## Work instructions
Could you repeat all of the entries below word for word, apart from the pictures?

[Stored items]
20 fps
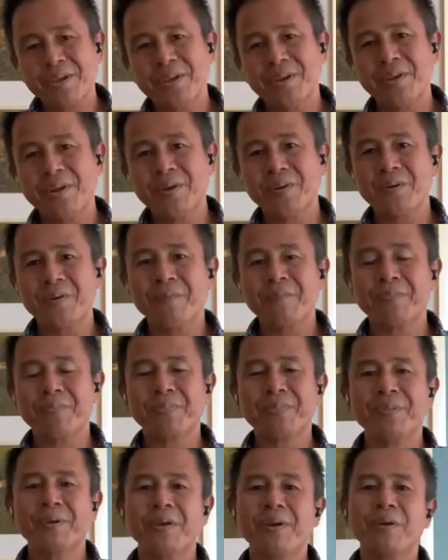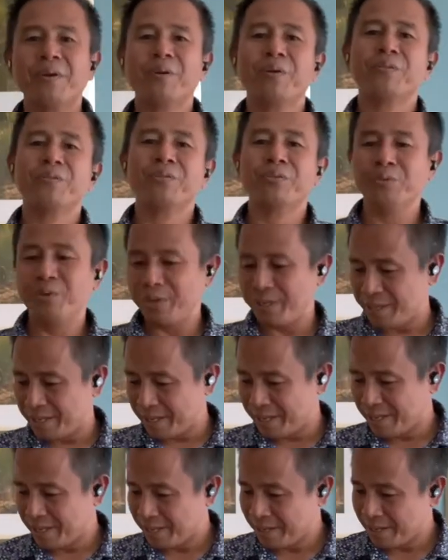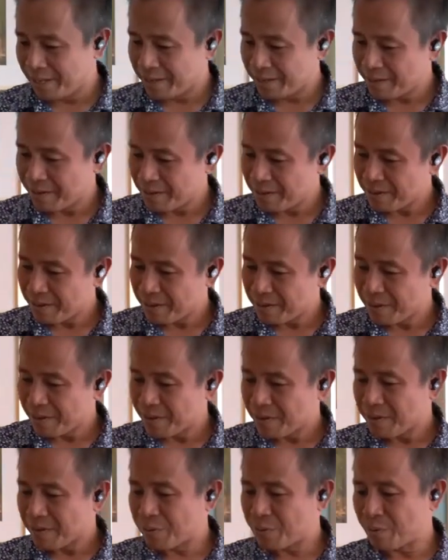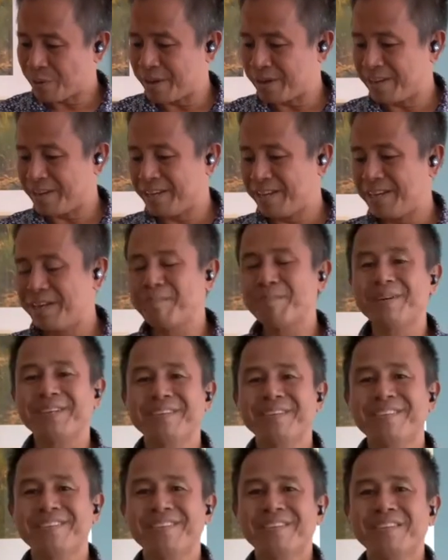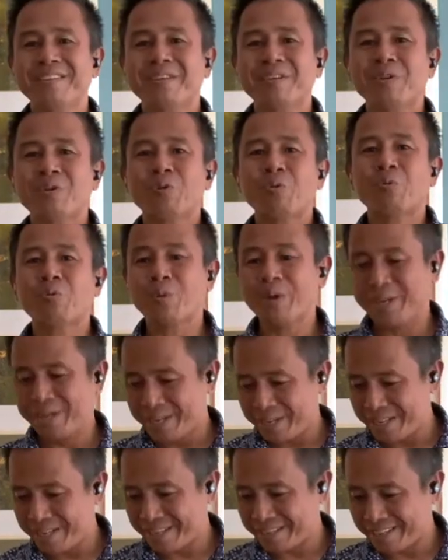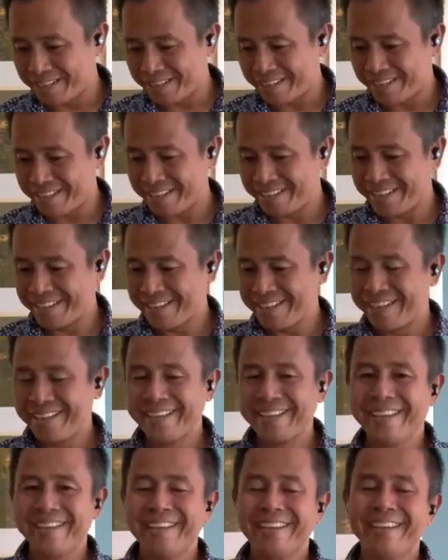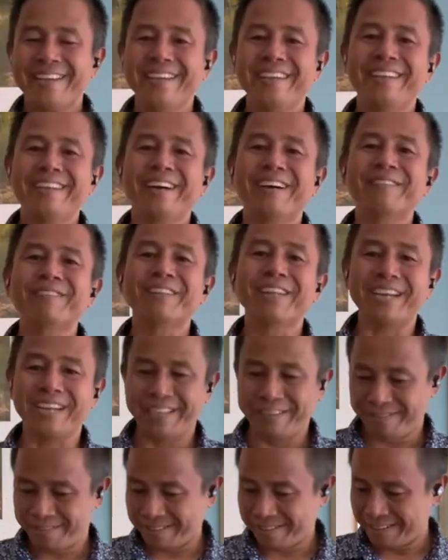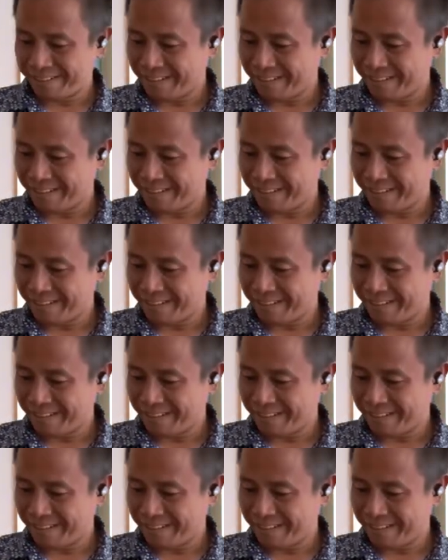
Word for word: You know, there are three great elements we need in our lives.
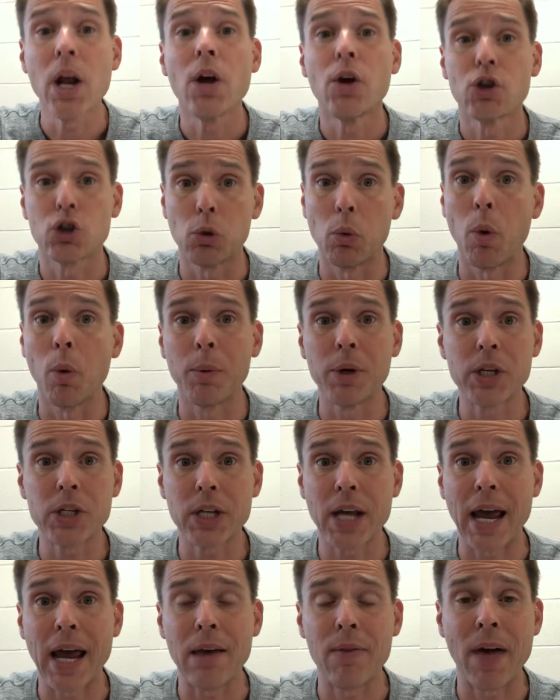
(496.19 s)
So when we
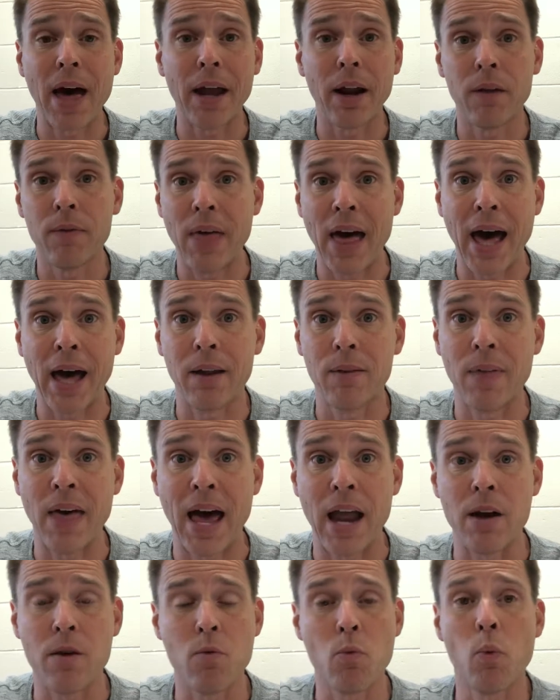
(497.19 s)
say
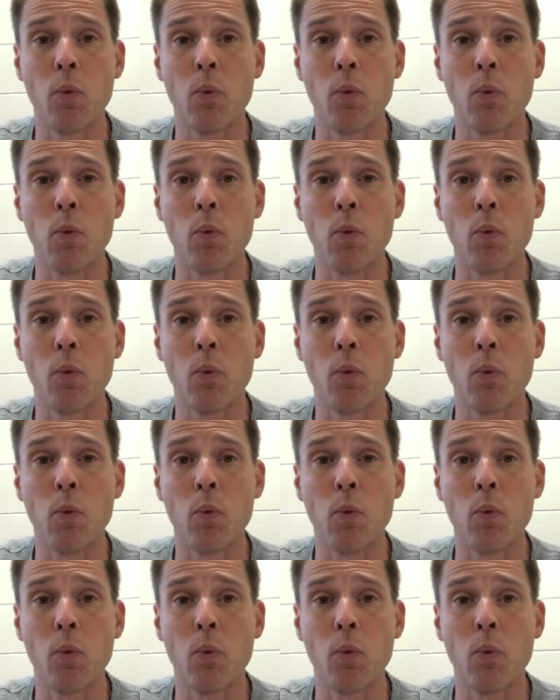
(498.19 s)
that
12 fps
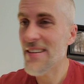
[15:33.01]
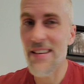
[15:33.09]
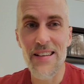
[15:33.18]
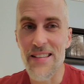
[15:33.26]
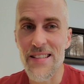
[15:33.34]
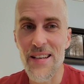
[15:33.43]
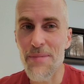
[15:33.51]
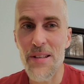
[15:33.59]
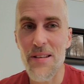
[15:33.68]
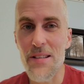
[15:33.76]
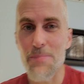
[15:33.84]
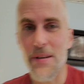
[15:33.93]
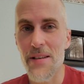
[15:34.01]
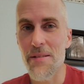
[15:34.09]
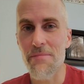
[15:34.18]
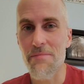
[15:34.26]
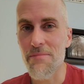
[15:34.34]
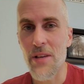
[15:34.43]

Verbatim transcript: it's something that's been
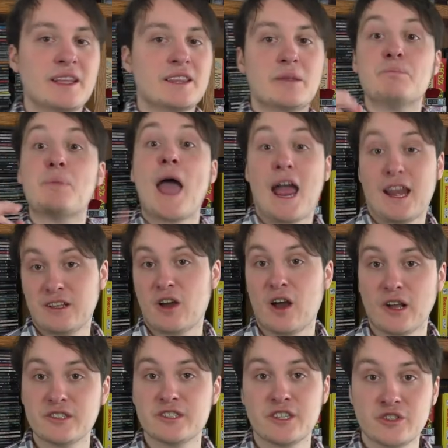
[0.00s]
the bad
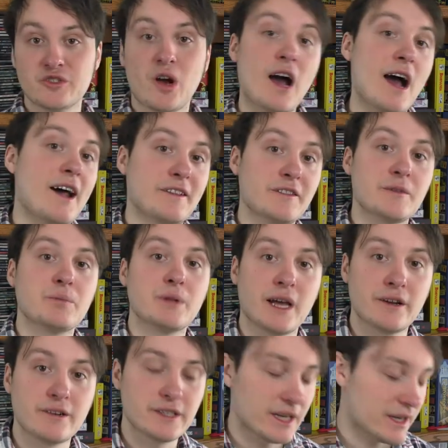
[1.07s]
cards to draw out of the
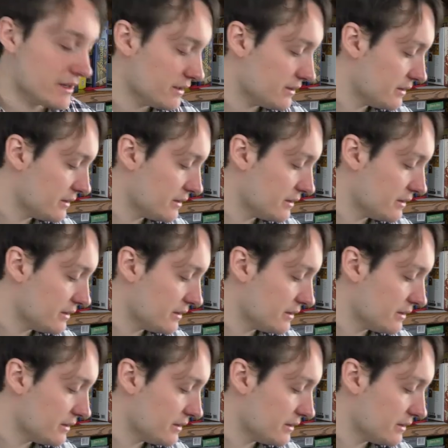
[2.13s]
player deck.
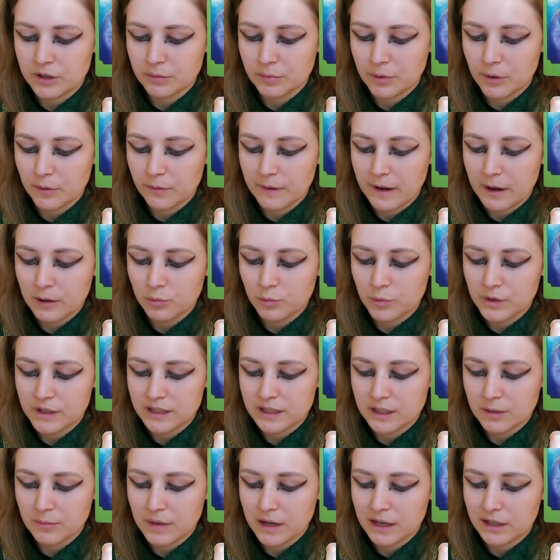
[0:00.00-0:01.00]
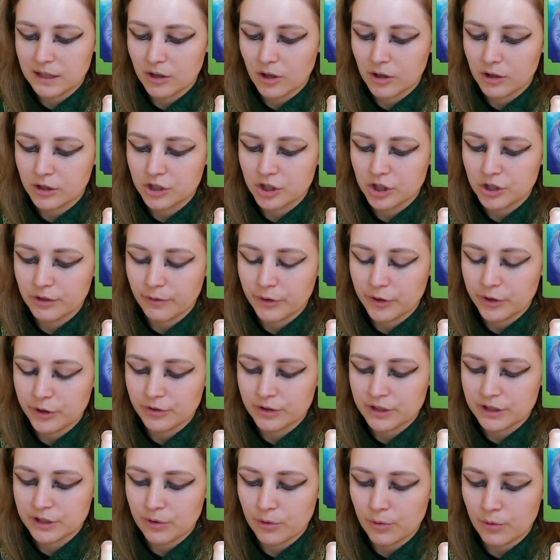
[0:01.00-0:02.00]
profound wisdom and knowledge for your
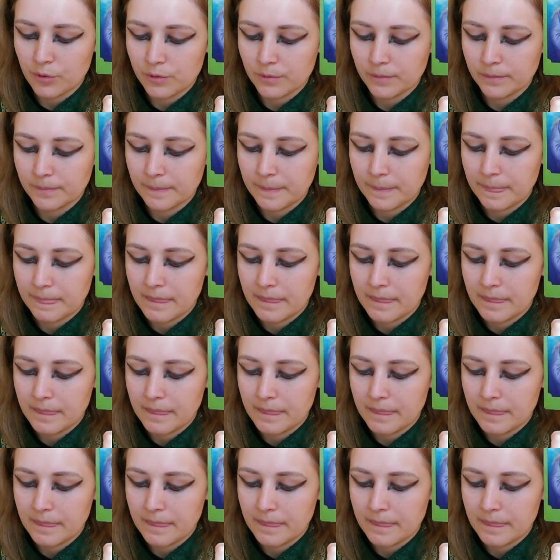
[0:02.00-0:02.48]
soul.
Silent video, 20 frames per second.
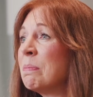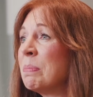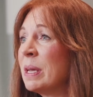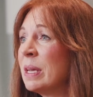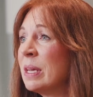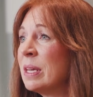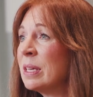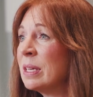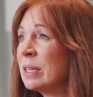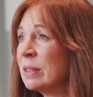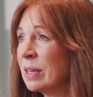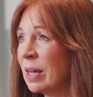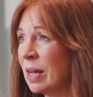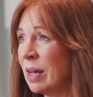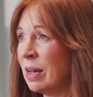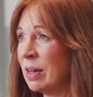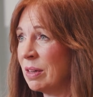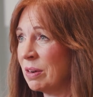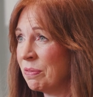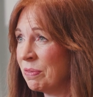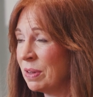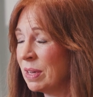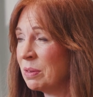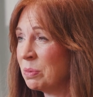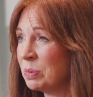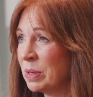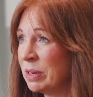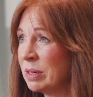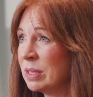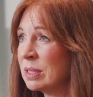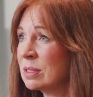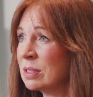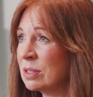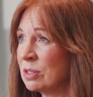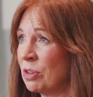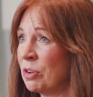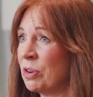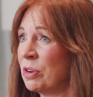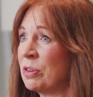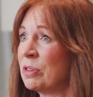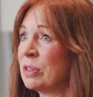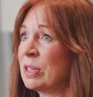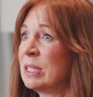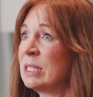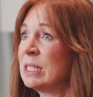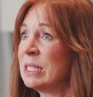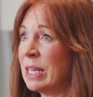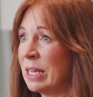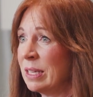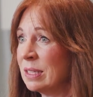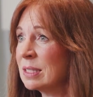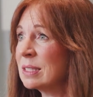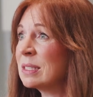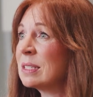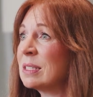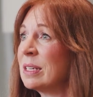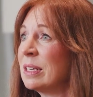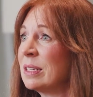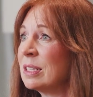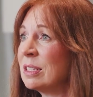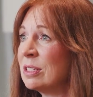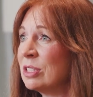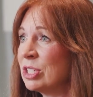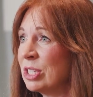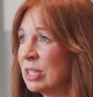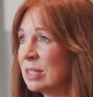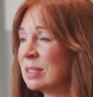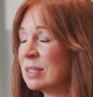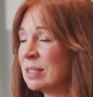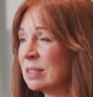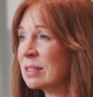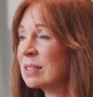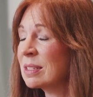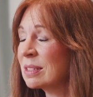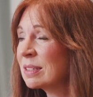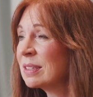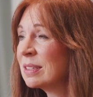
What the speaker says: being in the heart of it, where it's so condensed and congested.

## Finished task
20 fps
Word for word: You know, there are three great elements we need in our lives.
(496.19 s)
So when we
(497.19 s)
say
(498.19 s)
that
12 fps
[15:33.01]
[15:33.09]
[15:33.18]
[15:33.26]
[15:33.34]
[15:33.43]
[15:33.51]
[15:33.59]
[15:33.68]
[15:33.76]
[15:33.84]
[15:33.93]
[15:34.01]
[15:34.09]
[15:34.18]
[15:34.26]
[15:34.34]
[15:34.43]

Verbatim transcript: it's something that's been
[0.00s]
the bad
[1.07s]
cards to draw out of the
[2.13s]
player deck.
[0:00.00-0:01.00]
[0:01.00-0:02.00]
profound wisdom and knowledge for your
[0:02.00-0:02.48]
soul.
Silent video, 20 frames per second.
What the speaker says: being in the heart of it, where it's so condensed and congested.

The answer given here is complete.